▶ The task: The copy you give must match the listing below exactly and contain no pictures.

***

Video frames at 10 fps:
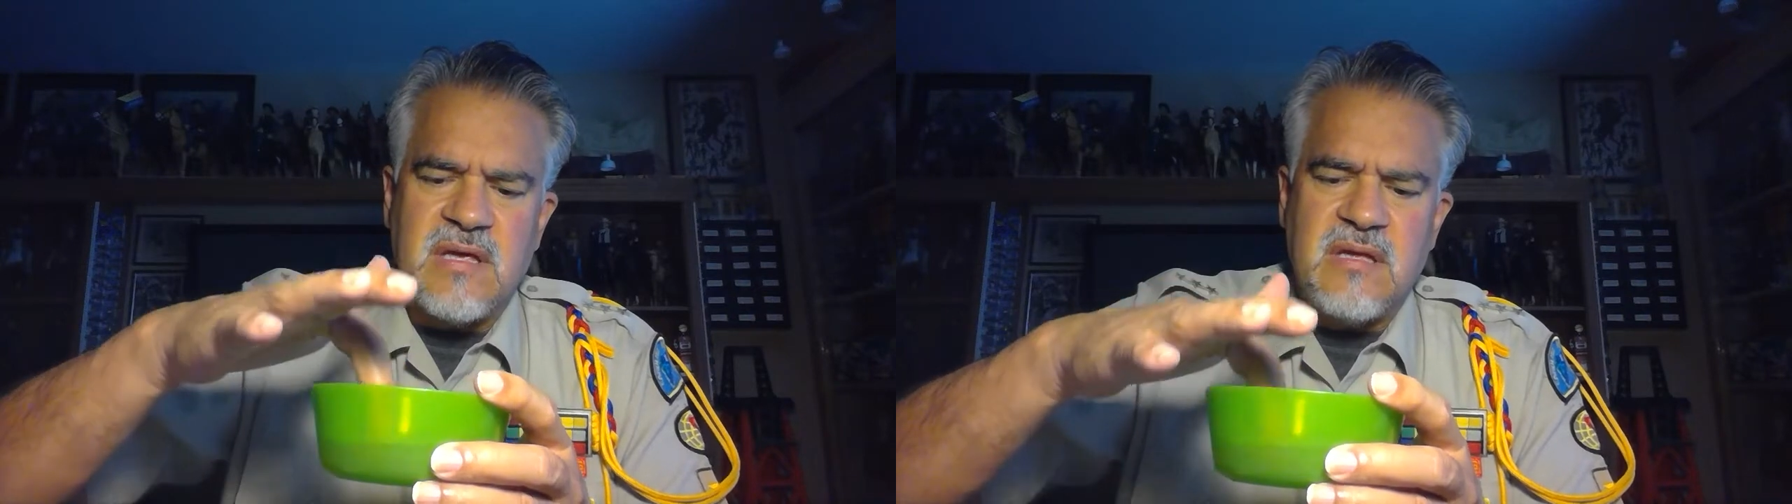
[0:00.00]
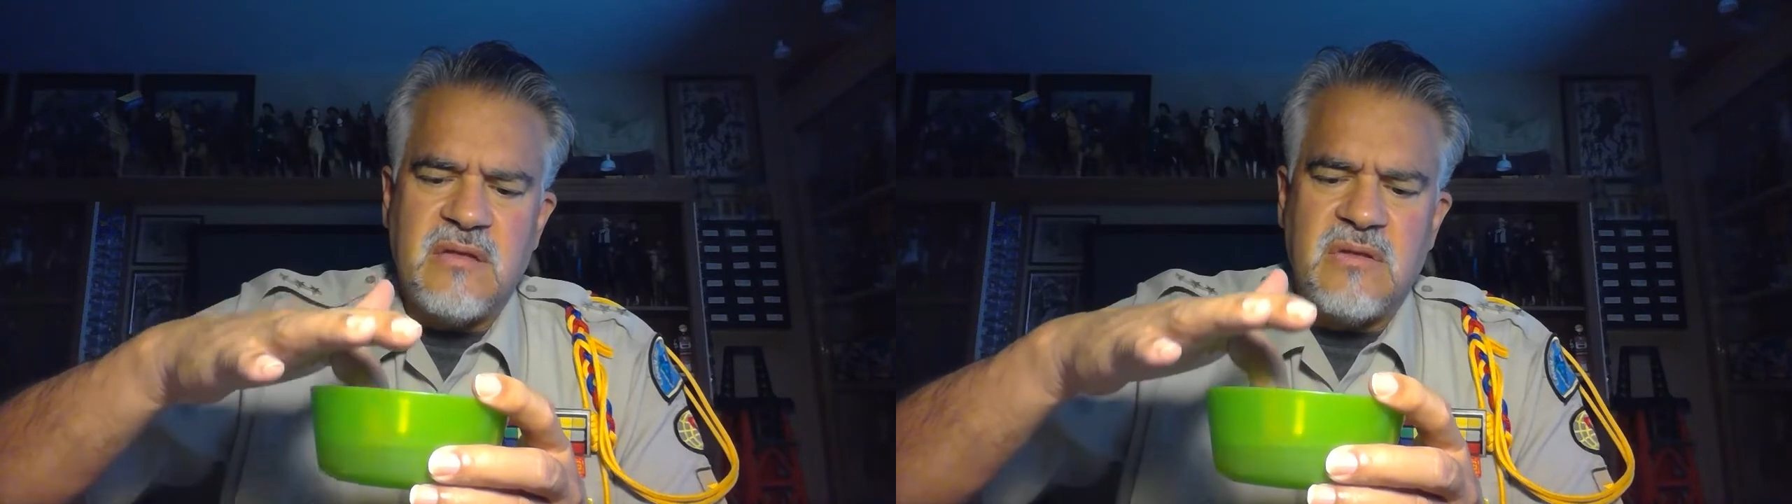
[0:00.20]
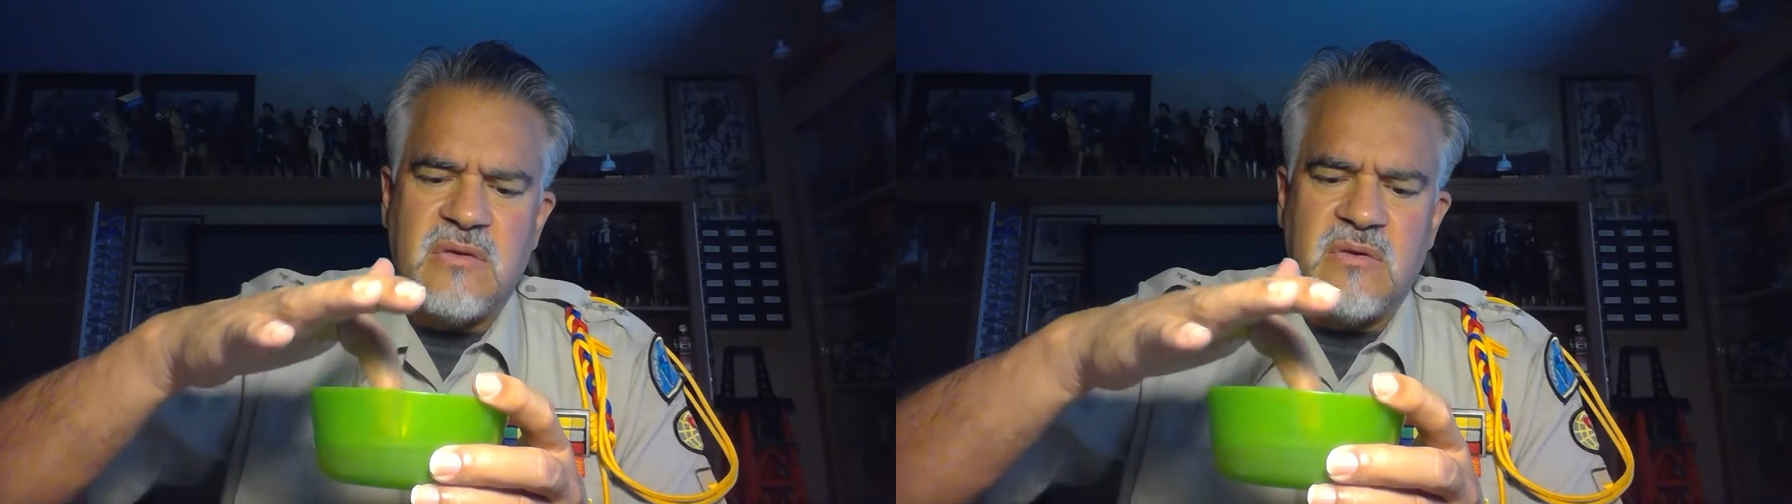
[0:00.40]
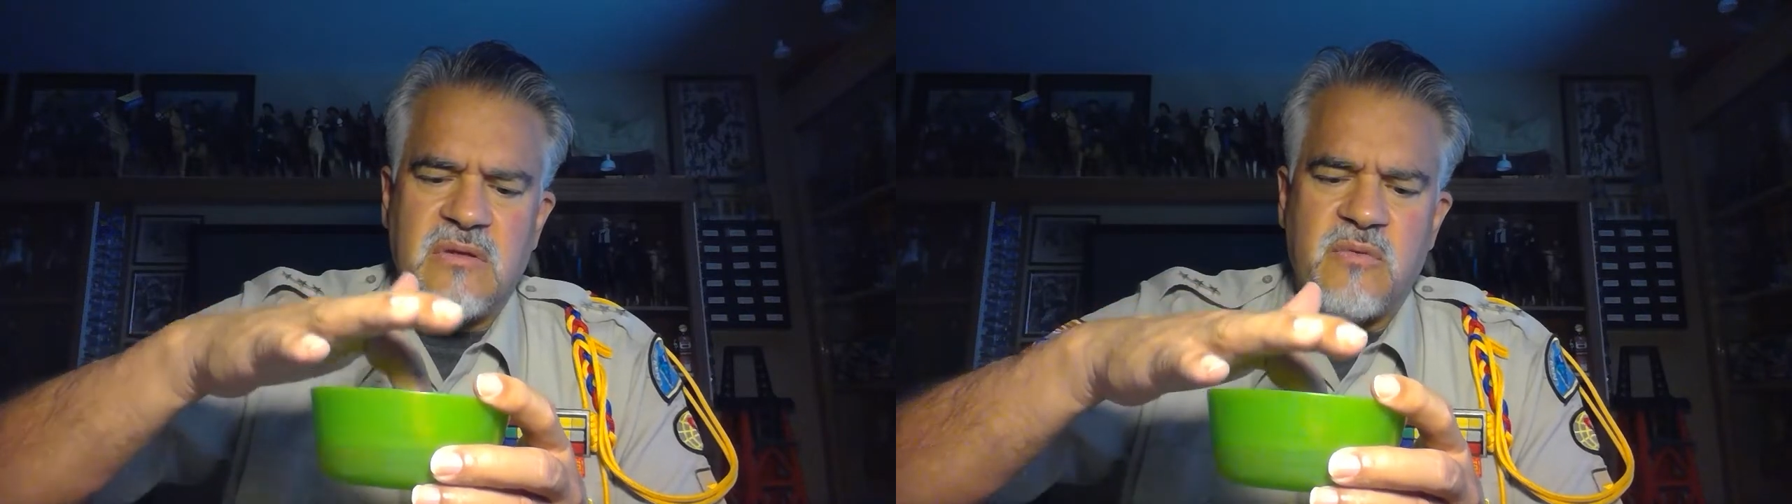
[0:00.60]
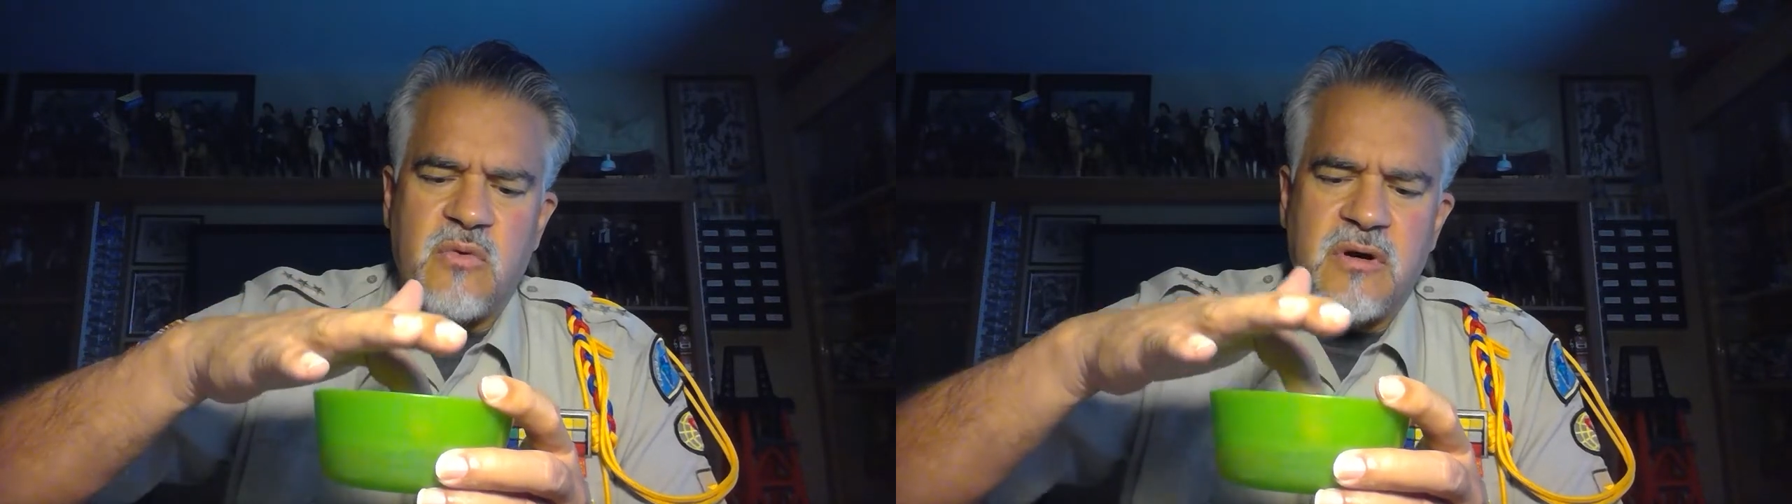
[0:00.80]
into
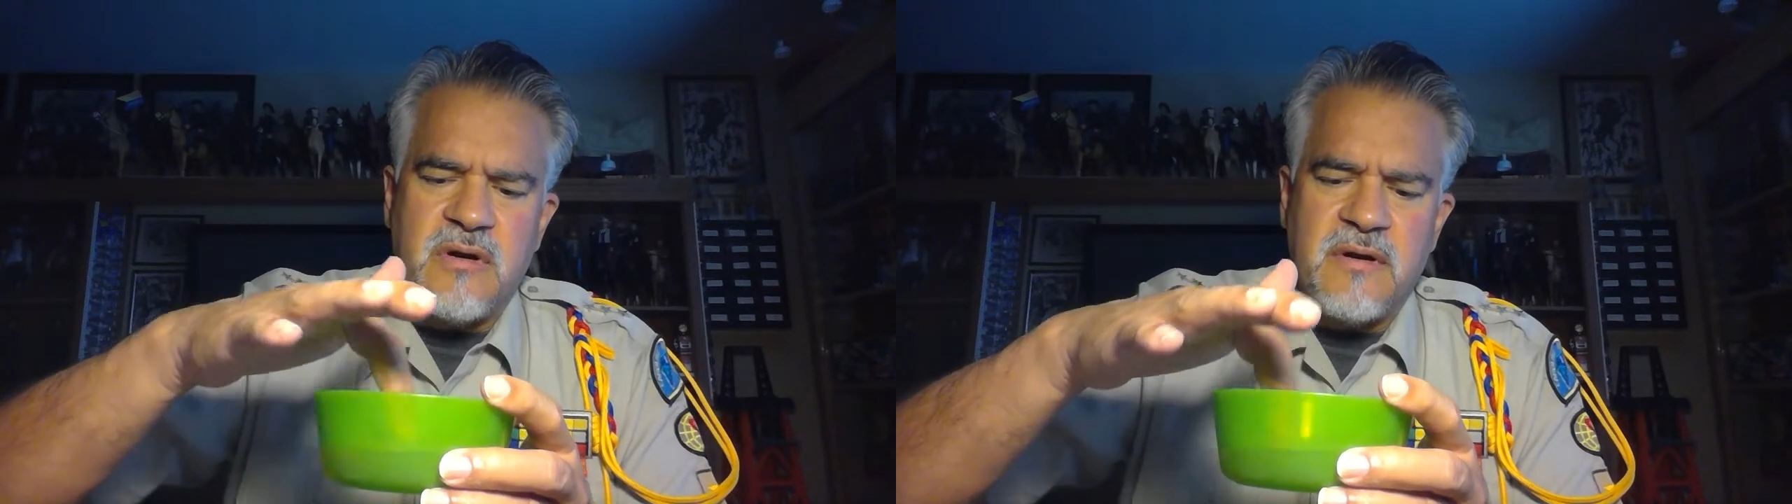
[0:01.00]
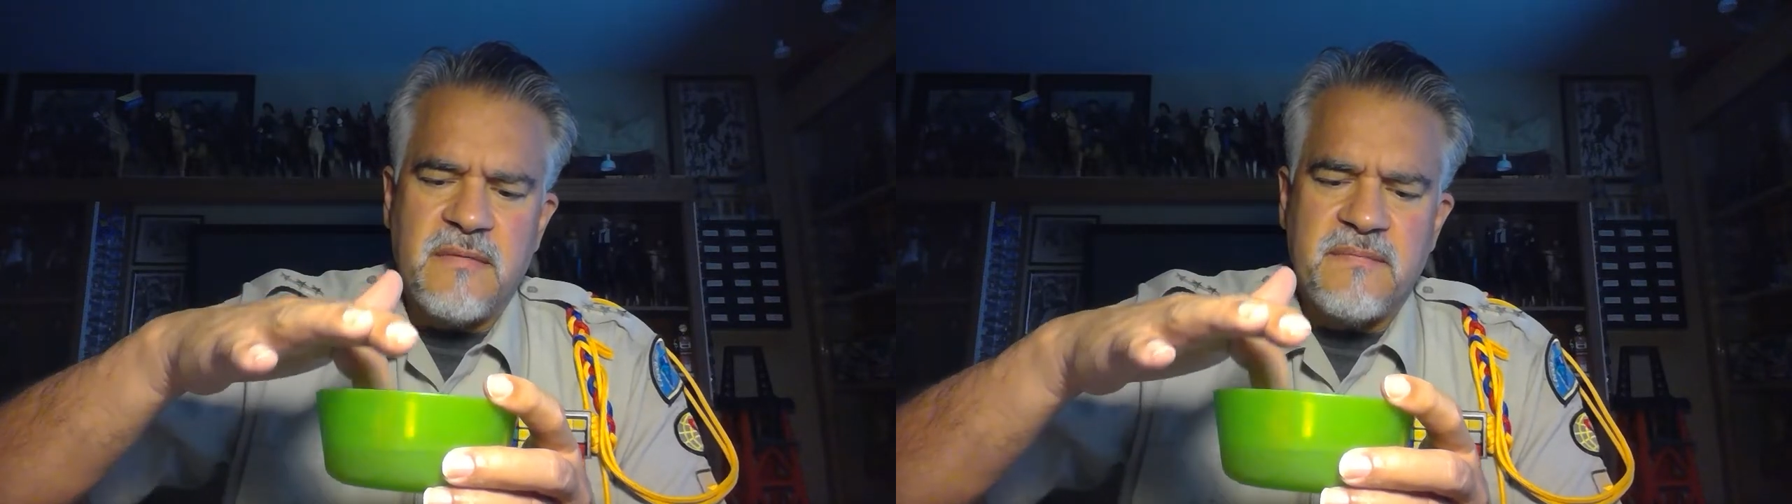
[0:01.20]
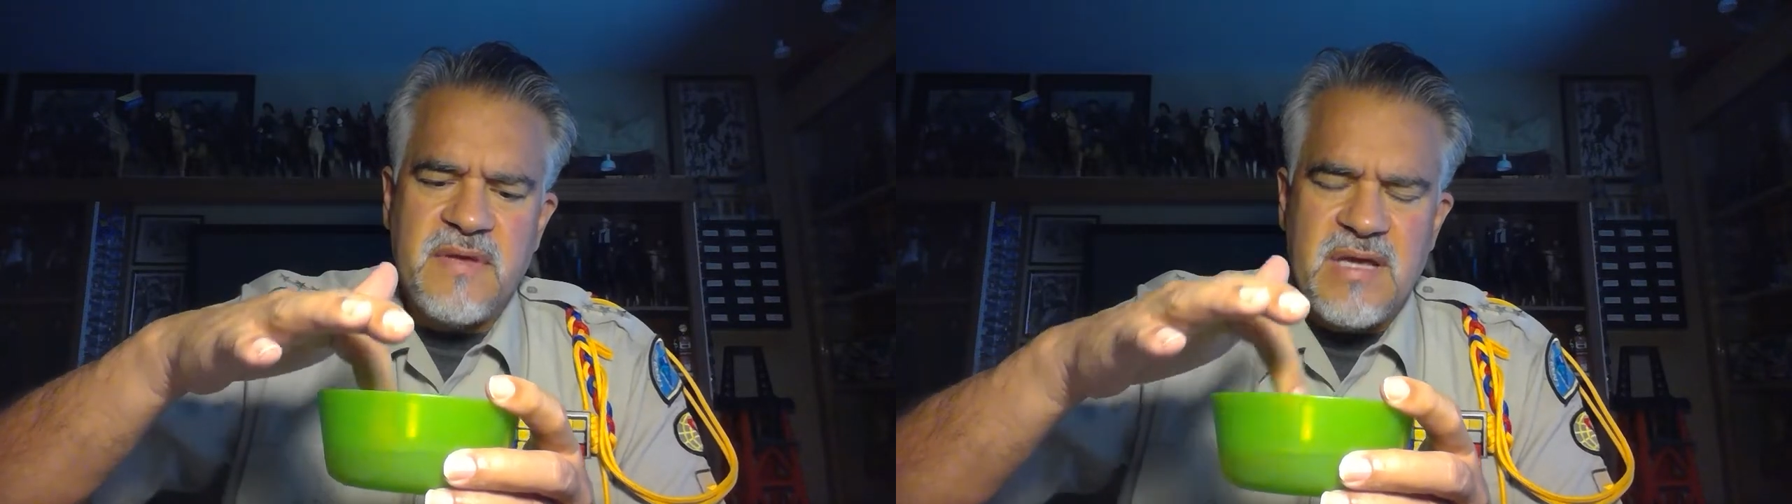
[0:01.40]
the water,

***

▶ Answer:
Video frames at 10 fps:
[0:00.00]
[0:00.20]
[0:00.40]
[0:00.60]
[0:00.80]
into
[0:01.00]
[0:01.20]
[0:01.40]
the water,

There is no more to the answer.